La cucina, la pasticceria e la panificazione professionali tenderanno sempre all’ottimizzazione, che si appoggia su quattro pilastri: tempo, costi, pulizia e risultato.

Tempo
La ristorazione (in senso esteso) ha un raggio di delivery cortissimo, che obbliga a movimenti molto veloci. Ne consegue un tasso di errore elevato, che il professionista deve impegnarsi a minimizzare. Infatti, se da un lato è bene di ricordare che non muore nessuno – gli chef non salvano vite, e già nel servizio successivo avranno un’altra occasione per migliorare – dall’altro è importante assumersi la responsabilità di offrire un’esperienza potenzialmente irripetibile per il cliente, per ragioni logistiche o economiche.

Costi
Quando si parla di tempo, i costi seguono a ruota. E non riguardano solo gli ingredienti alla base delle preparazioni gastronomiche, ma anche i costi energetici e quelli umani. Tutto richiede efficientamento: dalla gestione delle scorte e dell’inventario all’utilizzo intelligente degli elettrodomestici, fino alla pianificazione dei turni e dei flussi di lavoro. Ristoranti, pasticcerie e panifici sono – prima di tutto – aziende, per cui la sostenibilità economica resta una priorità.

Pulizia
Altrettanto prioritaria è la pulizia, che ha una valenza igienica ma soprattutto organizzativa, perché in un ambiente pulito si lavora meglio. Nel pieno dell’operatività si mantengono puliti gli spazi e le attrezzature, rimuovendo subito ogni traccia degli eventuali incidenti di percorso, dallo schizzo sul muro alla farina sul pavimento. C’è poi la pulizia ordinaria, al termine di ogni turno o giornata, che deve contemplare anche la lucidatura: una superficie lucida è stata visibilmente lavata e dunque limita le comunicazioni superflue («Hai già pulito qui?»), facendo guadagnare tempo e denaro.
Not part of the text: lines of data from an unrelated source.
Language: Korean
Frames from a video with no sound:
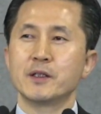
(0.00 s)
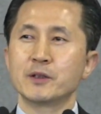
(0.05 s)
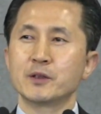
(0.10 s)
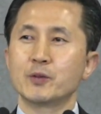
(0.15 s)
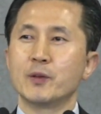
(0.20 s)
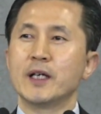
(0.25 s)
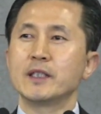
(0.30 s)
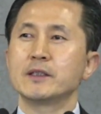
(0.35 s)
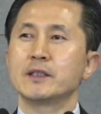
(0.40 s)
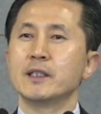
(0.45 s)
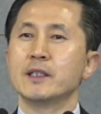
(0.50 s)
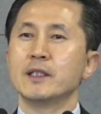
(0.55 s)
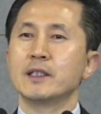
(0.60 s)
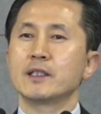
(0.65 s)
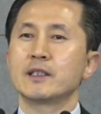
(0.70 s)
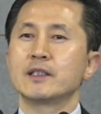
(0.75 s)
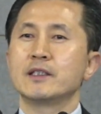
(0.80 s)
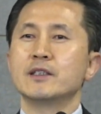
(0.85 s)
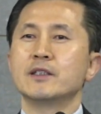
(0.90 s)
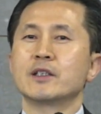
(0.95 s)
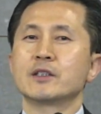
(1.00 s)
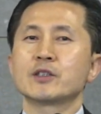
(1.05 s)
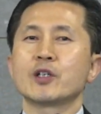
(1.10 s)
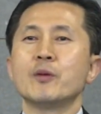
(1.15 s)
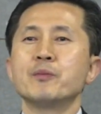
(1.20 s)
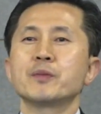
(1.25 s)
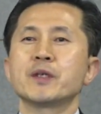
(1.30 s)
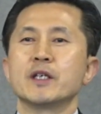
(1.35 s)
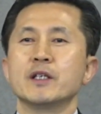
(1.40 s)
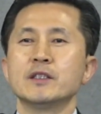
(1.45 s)
또한 그걸
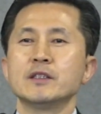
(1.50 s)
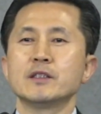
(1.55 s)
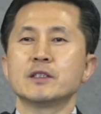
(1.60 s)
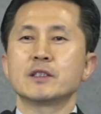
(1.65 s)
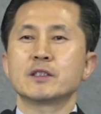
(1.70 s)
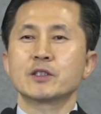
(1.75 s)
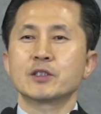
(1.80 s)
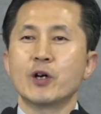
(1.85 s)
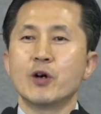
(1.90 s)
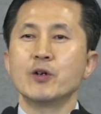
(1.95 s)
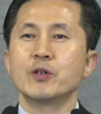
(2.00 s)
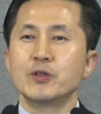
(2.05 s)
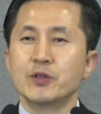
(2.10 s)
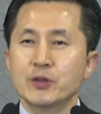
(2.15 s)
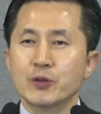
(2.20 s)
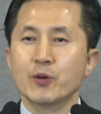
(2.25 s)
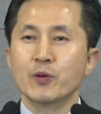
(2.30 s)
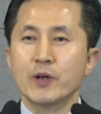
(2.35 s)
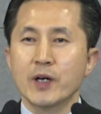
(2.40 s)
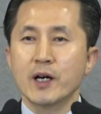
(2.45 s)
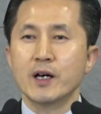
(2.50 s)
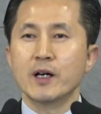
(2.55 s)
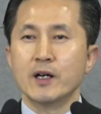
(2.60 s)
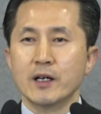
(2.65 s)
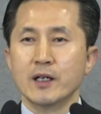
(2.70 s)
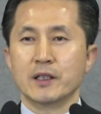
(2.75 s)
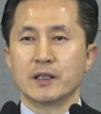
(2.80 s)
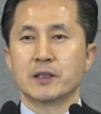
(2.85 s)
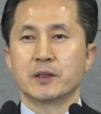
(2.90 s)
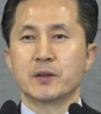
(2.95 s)
섬기는
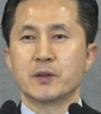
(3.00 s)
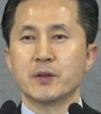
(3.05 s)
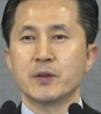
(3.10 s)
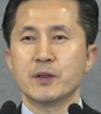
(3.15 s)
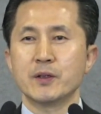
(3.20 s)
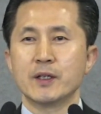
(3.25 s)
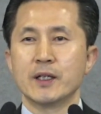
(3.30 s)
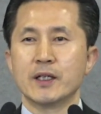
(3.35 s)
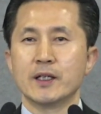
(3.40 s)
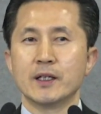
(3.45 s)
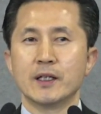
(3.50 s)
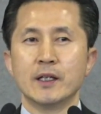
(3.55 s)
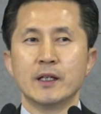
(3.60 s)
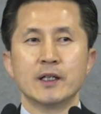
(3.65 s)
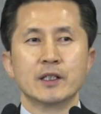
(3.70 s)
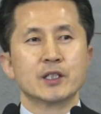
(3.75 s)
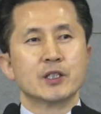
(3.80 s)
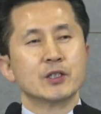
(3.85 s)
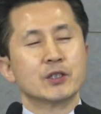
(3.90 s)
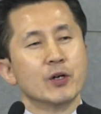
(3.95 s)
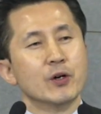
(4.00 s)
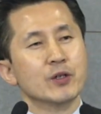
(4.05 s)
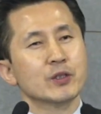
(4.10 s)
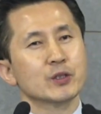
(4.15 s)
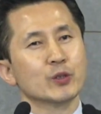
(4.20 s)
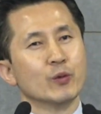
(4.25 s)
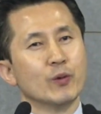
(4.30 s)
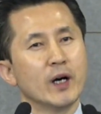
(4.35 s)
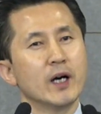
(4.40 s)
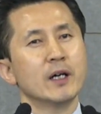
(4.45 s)
성소가 있고
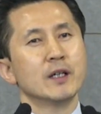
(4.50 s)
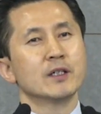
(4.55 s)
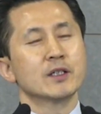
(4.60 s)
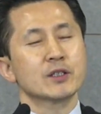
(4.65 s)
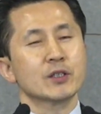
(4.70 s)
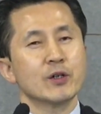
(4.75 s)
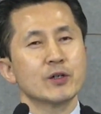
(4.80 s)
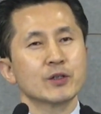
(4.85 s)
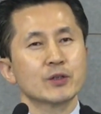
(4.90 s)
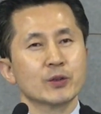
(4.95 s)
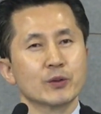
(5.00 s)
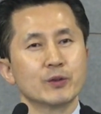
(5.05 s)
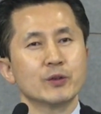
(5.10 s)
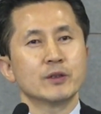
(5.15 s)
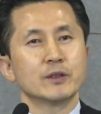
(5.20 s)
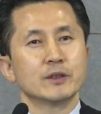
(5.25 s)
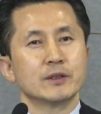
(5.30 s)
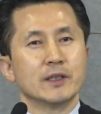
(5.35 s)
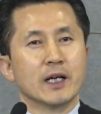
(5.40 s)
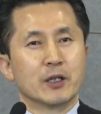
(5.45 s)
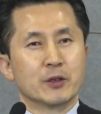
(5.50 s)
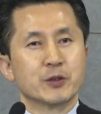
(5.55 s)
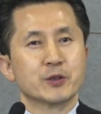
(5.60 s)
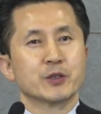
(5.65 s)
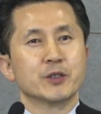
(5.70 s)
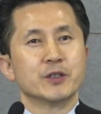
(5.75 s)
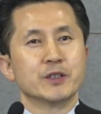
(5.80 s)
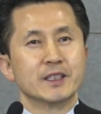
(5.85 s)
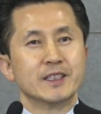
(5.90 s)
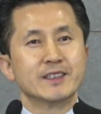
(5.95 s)
지성소와 성소로
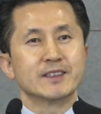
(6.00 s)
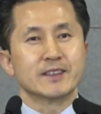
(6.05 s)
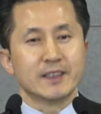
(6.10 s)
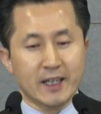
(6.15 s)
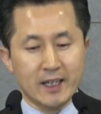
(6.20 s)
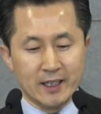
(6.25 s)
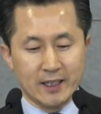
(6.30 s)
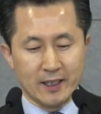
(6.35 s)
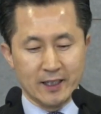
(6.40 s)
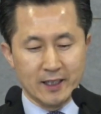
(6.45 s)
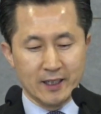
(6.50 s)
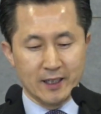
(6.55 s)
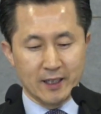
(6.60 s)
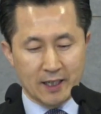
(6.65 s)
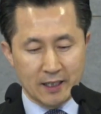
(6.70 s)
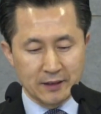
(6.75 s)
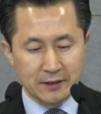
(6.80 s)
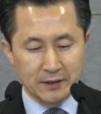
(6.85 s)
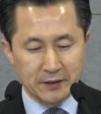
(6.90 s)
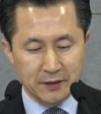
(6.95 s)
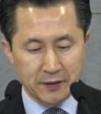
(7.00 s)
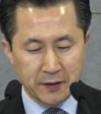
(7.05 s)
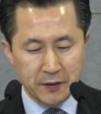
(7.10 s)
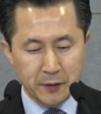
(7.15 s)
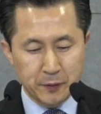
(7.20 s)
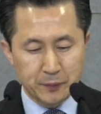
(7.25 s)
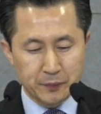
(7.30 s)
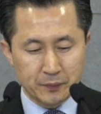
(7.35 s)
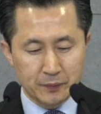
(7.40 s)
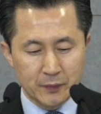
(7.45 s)
나눠져 있다라는
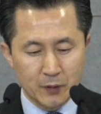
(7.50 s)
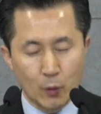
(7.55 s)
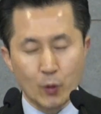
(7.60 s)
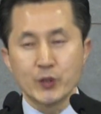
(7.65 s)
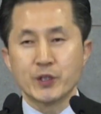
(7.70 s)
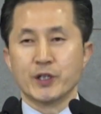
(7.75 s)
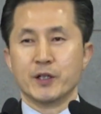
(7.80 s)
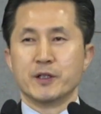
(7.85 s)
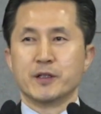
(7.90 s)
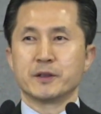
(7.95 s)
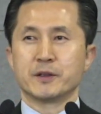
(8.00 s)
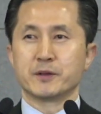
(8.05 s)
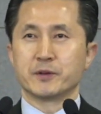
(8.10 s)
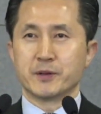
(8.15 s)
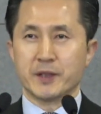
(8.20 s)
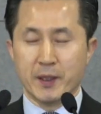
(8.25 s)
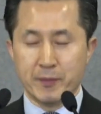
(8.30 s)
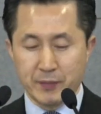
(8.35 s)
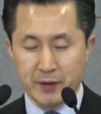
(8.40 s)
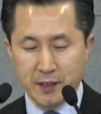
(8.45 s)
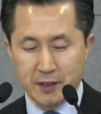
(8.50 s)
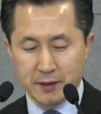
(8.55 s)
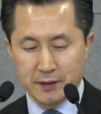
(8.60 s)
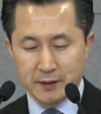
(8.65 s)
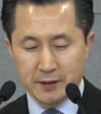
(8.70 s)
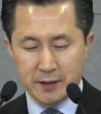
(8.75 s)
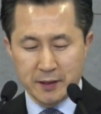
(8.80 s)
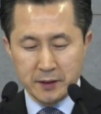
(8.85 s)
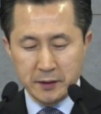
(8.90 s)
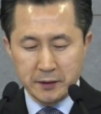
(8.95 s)
거예요. 5절 우리 함께
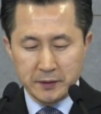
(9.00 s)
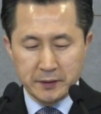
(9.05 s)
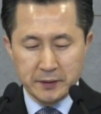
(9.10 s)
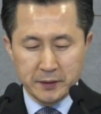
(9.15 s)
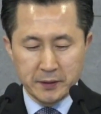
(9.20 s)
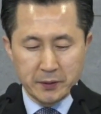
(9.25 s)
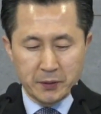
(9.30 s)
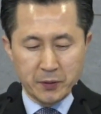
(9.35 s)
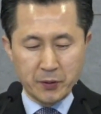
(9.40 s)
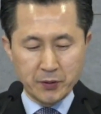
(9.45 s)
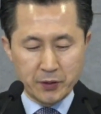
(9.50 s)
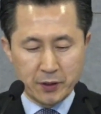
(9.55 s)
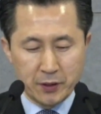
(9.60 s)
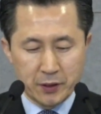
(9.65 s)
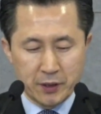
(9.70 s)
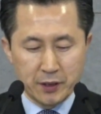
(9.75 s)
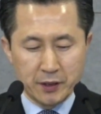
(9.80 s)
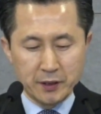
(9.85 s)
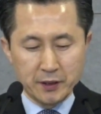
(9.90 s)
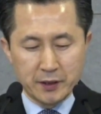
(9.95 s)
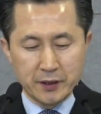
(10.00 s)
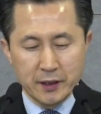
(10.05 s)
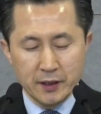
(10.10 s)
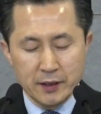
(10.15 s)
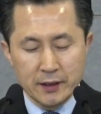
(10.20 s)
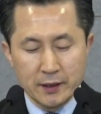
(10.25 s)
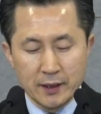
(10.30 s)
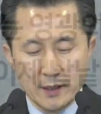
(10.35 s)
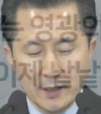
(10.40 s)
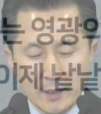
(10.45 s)
읽을까요? 5절 시작.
Infine, prima del giorno di riposo, tocca alla cappa, ai frigoriferi, e a tutte le superfici non visibili.

Risultato
Ogni azione è orientata al risultato: i prodotti sono in linea con le aspettative qualitative e quantitative, nessuno si è fatto male e le attrezzature sono rimaste integre. E naturalmente il cliente è rimasto soddisfatto, perché è proprio nel servizio che si risolve ogni sforzo, ed è lì che l’appagamento del consumatore si traduce sperabilmente nell’appagamento di tutta la brigata. Il successo del servizio è però la diretta conseguenza dei tre momenti precedenti: ricezione della materia prima, produzione e mise en place. Sono sequenziali, e talvolta non chiaramente distinguibili. Ma è fondamentale che lo chef sia capace di riconoscerli, così da razionalizzare ogni passaggio attraverso un’analisi retrospettiva giornaliera, settimanale e stagionale. Perché i problemi si propagano a catena, dalla consegna errata di un fornitore all’infortunio di un operatore scivolato su un pavimento sporco.

«Questi quattro concetti sono come le gambe di un tavolo inclinato: tempi e costi devono essere ridotti al minimo per ottenere la pulizia e il risultato migliori possibili. Sono nozioni apparentemente scontate, ma non meno indispensabili delle equazioni per l’analisi matematica». E affrontarli – come parte della didattica negli istituti di formazione, ma anche nella comunicazione di settore – rappresenta un passo importante verso il riconoscimento e, di conseguenza, la tutela di questo mestiere.